WHAT YOU ARE ASKED TO DO
Drop every image, then reproduce the data exactly as given.

Stored data entries
[Start of Attachment]

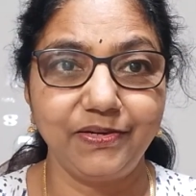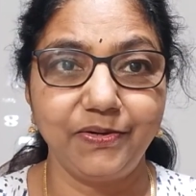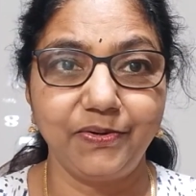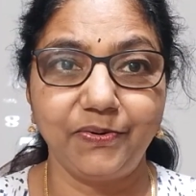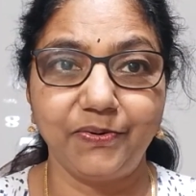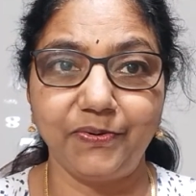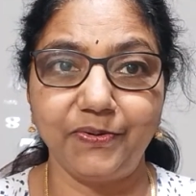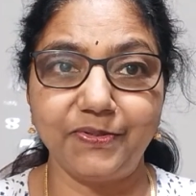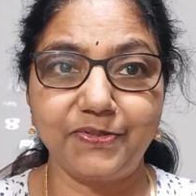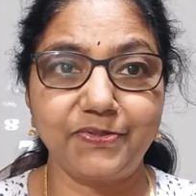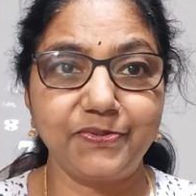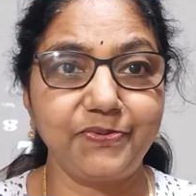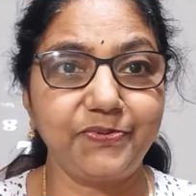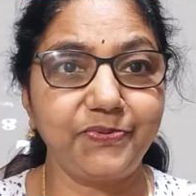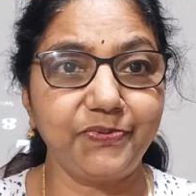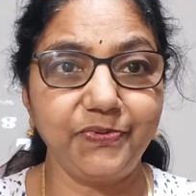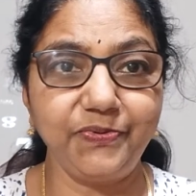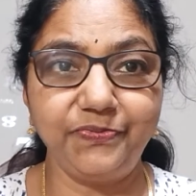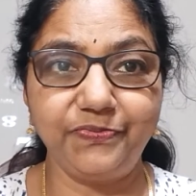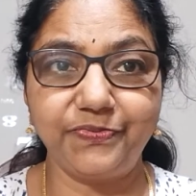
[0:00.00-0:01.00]
Also,
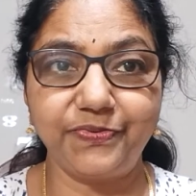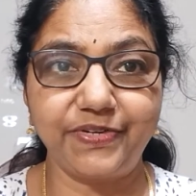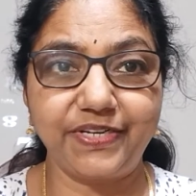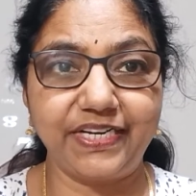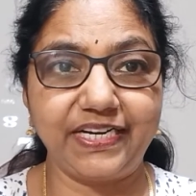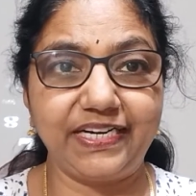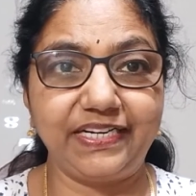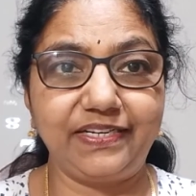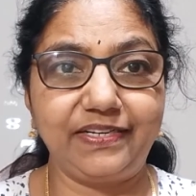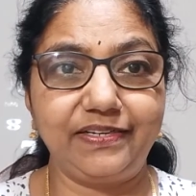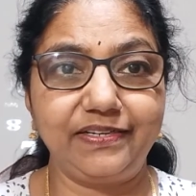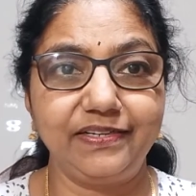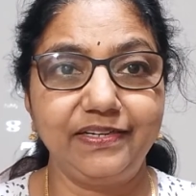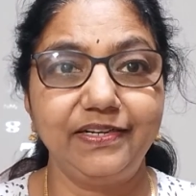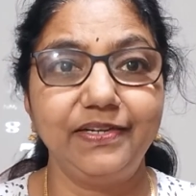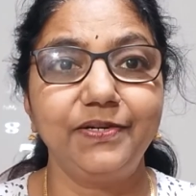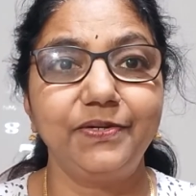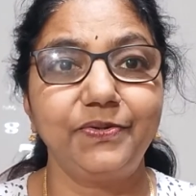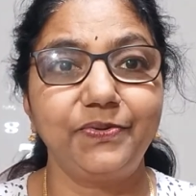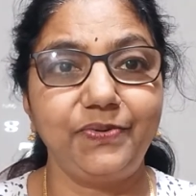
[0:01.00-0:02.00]
don't forget
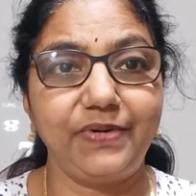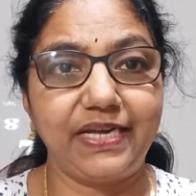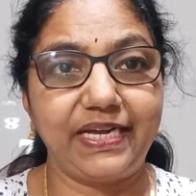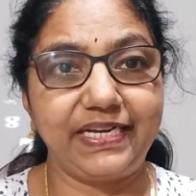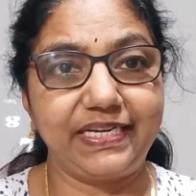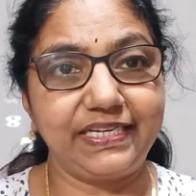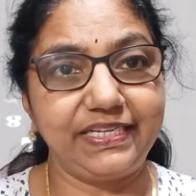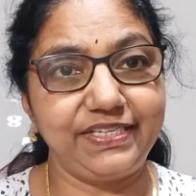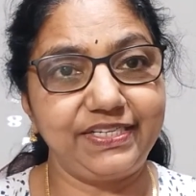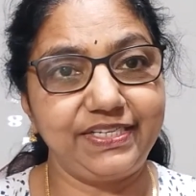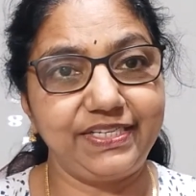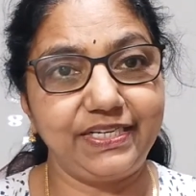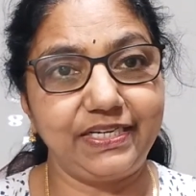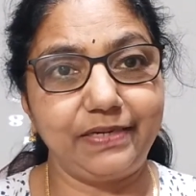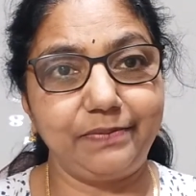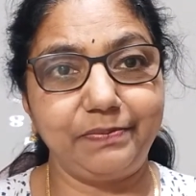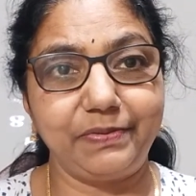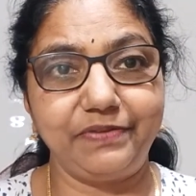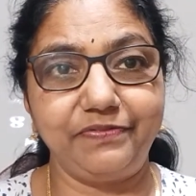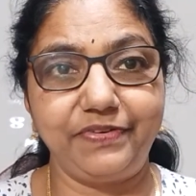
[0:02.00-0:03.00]
to like and share
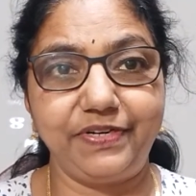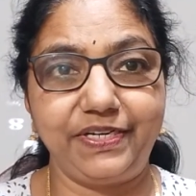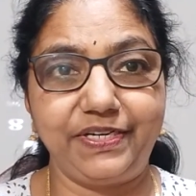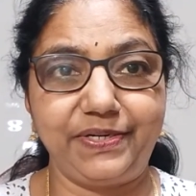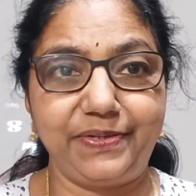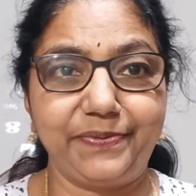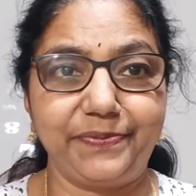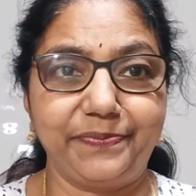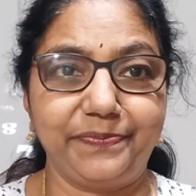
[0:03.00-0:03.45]
my video.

[End of Attachment]

TASK ANSWER
[0:00.00-0:01.00]
Also,
[0:01.00-0:02.00]
don't forget
[0:02.00-0:03.00]
to like and share
[0:03.00-0:03.45]
my video.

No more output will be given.